Powerful Insights from Viktor E. Frankl that can Change the way You Look at Life

The first time I read the line “Live as if you were living already for the second time and as if you had acted the first time as wrongly as you are about to act now!” I was in a very trying time in my life. Those words sparked a fire in me that got me through those dark times and I was forever grateful. But, at the time, I had no idea where those words came from. So years later, I looked it up.

That is when I discovered Man’s Search for Meaning, and the amazing story of Viktor E. Frankl.

Frankl was a successful Jewish psychologist in Vienna, who in 1942 was arrested and placed into a concentration camp along with his family. 3 years later when that concentration camp was liberated, most of Viktor’s family was dead. Including his pregnant wife.

In 1946 Viktor wrote Man’s Search for Meaning, which detailed his time in the camp where he worked as a therapist.

Imagine that scenario: a Jewish therapist in a concentration camp. When I first started reading the book, I couldn’t think of a more soul-crushing experience…and then I got to this:

“A thought transfixed me: for the first time in my life I saw the truth as it is set into song by so many poets, proclaimed as the final wisdom by so many thinkers. The truth — that love is the ultimate and the highest goal to which man can aspire. Then I grasped the meaning of the greatest secret that human poetry and human thought and belief have to impart: The salvation of man is through love and in love. I understood how a man who has nothing left in this world still may know bliss, be it only for a brief moment, in the contemplation of his beloved. In a position of utter desolation, when man cannot express himself in positive action, when his only achievement may consist in enduring his sufferings in the right way — an honorable way — in such a position man can, through loving contemplation of the image he carries of his beloved, achieve fulfillment. For the first time in my life I was able to understand the meaning of the words, ‘The angels are lost in perpetual contemplation of an infinite glory.'”

Those words changed my life. In honor of Viktor E. Frankl, I have chosen some of my favorite passages in the book, and I hope they touch your soul the way that they have touched mine.

“Everything can be taken from a man but one thing; the last of the human freedoms — to choose one’s attitude in any given set of circumstances, to choose one’s own way.”
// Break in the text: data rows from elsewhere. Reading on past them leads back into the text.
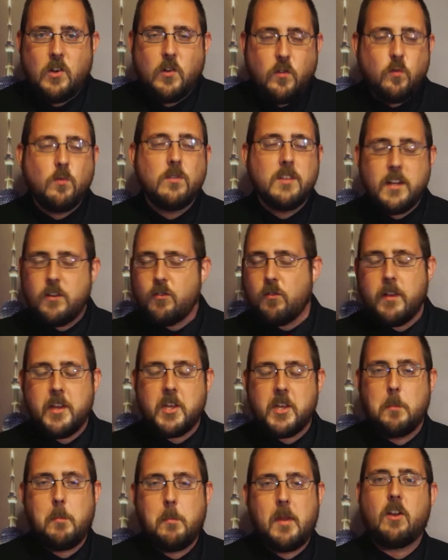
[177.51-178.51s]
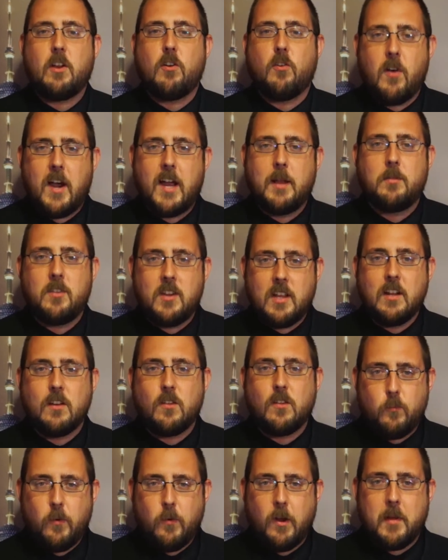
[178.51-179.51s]
To literally commit crimes
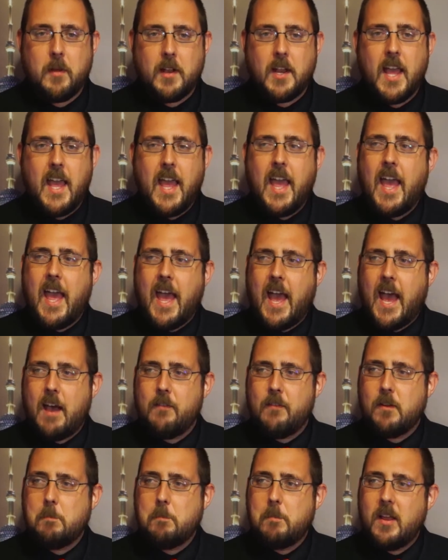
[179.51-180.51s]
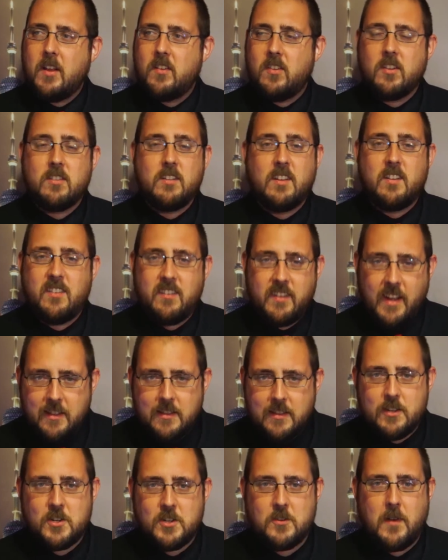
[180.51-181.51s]
against women, having basically
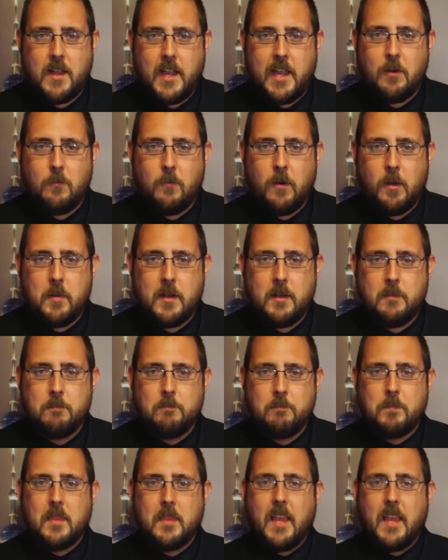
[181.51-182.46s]
said that you hate women,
“Don’t aim at success — the more you aim at it and make it a target, the more you are going to miss it. For success, like happiness, cannot be pursued; it must ensue, and it only does so as the unintended side-effect of one’s personal dedication to a cause greater than oneself or as the by-product of one’s surrender to a person other than oneself. Happiness must happen, and the same holds for success: you have to let it happen by not caring about it. I want you to listen to what your conscience commands you to do and go on to carry it out to the best of your knowledge. Then you will live to see that in the long run — in the long run, I say — success will follow you precisely because you had forgotten to think of it.”

“In some way, suffering ceases to be suffering at the moment it finds a meaning, such as the meaning of a sacrifice.”
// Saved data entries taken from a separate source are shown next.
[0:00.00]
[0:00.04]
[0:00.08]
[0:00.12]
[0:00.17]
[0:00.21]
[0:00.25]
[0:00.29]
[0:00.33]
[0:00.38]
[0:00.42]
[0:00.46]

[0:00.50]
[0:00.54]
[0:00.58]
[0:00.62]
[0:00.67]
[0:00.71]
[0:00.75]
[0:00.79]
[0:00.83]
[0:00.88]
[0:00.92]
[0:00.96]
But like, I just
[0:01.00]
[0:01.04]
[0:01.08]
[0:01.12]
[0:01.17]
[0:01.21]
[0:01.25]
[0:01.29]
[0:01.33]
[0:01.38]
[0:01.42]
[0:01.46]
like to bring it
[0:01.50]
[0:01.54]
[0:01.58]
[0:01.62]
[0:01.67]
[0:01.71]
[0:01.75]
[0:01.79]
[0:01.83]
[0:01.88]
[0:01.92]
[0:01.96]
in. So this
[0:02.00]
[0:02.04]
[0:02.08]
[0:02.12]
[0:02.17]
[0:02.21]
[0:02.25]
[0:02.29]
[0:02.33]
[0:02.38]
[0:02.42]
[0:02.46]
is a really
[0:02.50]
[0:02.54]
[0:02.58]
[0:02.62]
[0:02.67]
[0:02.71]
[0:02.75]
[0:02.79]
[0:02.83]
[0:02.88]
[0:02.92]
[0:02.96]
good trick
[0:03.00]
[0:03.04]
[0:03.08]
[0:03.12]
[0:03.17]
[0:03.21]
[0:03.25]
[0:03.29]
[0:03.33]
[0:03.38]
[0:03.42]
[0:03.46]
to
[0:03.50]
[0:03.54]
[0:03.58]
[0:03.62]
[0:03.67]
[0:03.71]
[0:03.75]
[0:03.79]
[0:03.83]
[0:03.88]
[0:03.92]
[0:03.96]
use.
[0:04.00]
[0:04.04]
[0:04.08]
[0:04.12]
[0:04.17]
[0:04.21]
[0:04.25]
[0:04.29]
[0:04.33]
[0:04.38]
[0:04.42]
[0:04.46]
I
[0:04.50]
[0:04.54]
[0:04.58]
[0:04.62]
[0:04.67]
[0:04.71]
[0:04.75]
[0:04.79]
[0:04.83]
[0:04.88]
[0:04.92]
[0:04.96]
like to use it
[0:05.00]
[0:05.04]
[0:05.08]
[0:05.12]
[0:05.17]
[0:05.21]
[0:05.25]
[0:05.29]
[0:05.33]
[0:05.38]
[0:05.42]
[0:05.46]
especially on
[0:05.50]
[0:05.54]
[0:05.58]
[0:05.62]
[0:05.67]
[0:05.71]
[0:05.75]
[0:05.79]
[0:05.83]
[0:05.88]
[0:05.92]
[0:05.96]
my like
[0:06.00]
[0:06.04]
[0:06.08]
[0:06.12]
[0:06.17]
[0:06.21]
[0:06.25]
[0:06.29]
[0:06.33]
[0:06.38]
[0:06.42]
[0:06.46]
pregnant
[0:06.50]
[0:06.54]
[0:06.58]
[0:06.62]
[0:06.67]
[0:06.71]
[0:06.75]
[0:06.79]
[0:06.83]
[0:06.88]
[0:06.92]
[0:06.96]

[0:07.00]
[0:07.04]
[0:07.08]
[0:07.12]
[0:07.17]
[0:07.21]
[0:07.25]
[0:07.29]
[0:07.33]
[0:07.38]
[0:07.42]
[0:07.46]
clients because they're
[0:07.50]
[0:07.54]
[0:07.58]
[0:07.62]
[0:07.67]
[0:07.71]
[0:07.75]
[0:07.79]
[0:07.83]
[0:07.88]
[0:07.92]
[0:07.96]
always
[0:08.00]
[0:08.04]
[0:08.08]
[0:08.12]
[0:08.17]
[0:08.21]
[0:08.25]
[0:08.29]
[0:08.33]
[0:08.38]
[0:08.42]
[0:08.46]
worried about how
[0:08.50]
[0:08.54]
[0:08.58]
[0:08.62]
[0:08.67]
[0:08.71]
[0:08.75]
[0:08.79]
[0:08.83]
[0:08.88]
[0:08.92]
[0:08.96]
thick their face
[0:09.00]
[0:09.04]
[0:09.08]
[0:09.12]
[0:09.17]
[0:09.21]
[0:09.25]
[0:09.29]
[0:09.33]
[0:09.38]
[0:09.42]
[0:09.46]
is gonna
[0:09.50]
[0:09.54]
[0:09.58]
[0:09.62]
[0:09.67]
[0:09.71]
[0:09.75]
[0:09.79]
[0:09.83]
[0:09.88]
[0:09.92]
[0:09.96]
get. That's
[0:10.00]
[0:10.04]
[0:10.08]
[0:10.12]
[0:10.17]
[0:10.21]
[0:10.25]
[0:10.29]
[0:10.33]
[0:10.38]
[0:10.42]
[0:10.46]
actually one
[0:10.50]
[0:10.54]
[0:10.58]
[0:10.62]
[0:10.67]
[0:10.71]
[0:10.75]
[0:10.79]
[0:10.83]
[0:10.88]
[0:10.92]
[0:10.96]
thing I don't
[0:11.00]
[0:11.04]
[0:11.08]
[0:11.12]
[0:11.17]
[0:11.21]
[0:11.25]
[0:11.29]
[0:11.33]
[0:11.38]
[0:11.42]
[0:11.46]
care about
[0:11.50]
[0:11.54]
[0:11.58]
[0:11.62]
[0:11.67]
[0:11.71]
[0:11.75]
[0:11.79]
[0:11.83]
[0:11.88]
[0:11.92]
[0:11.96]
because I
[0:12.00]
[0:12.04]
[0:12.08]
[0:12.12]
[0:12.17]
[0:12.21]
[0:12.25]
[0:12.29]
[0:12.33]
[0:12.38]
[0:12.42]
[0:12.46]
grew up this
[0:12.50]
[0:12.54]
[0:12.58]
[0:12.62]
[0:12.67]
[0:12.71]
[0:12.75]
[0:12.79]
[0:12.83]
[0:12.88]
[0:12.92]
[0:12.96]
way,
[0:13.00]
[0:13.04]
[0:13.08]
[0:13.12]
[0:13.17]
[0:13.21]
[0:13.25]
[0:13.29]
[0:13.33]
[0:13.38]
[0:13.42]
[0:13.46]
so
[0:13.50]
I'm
“When we are no longer able to change a situation, we are challenged to change ourselves.”

“Between stimulus and response, there is a space. In that space is our power to choose our response. In our response lies our growth and our freedom.”

“It is well known that humor, more than anything else in the human make-up, can afford an aloofness and an ability to rise above any situation, even if only for a few seconds.”

“Man’s main concern is not to gain pleasure or to avoid pain but rather to see a meaning in his life.”

“The more one forgets himself — by giving himself to a cause to serve or another person to love — the more human he is and the more he actualizes himself. What is called self-actualization is not an attainable aim at all, for the simple reason that the more one would strive for it, the more he would miss it. In other words, self-actualization is possible only as a side-effect of self-transcendence.”

“Man’s search for meaning may arouse inner tension rather than inner equilibrium. However, precisely such tension is an indispensable prerequisite of mental health. There is nothing in the world, I venture to say, that so effectively helps one to survive even the worse conditions as the knowledge that there is a meaning in one’s life.”

“Man does not simply exist but always decides what his existence will be, what he will become in the next moment.”

“One should not search for an abstract meaning of life. Everyone has his own specific vocation or mission in life to carry out a concrete assignment which demands fulfillment. Therein he cannot be replaced, nor can his life be repeated. Thus, everyone’s task is as unique as is his specific opportunity to implement it.”

“Love is the only way to grasp another human being in the innermost core of his personality. No one can become fully aware of the very essence of another human being unless he loves him.”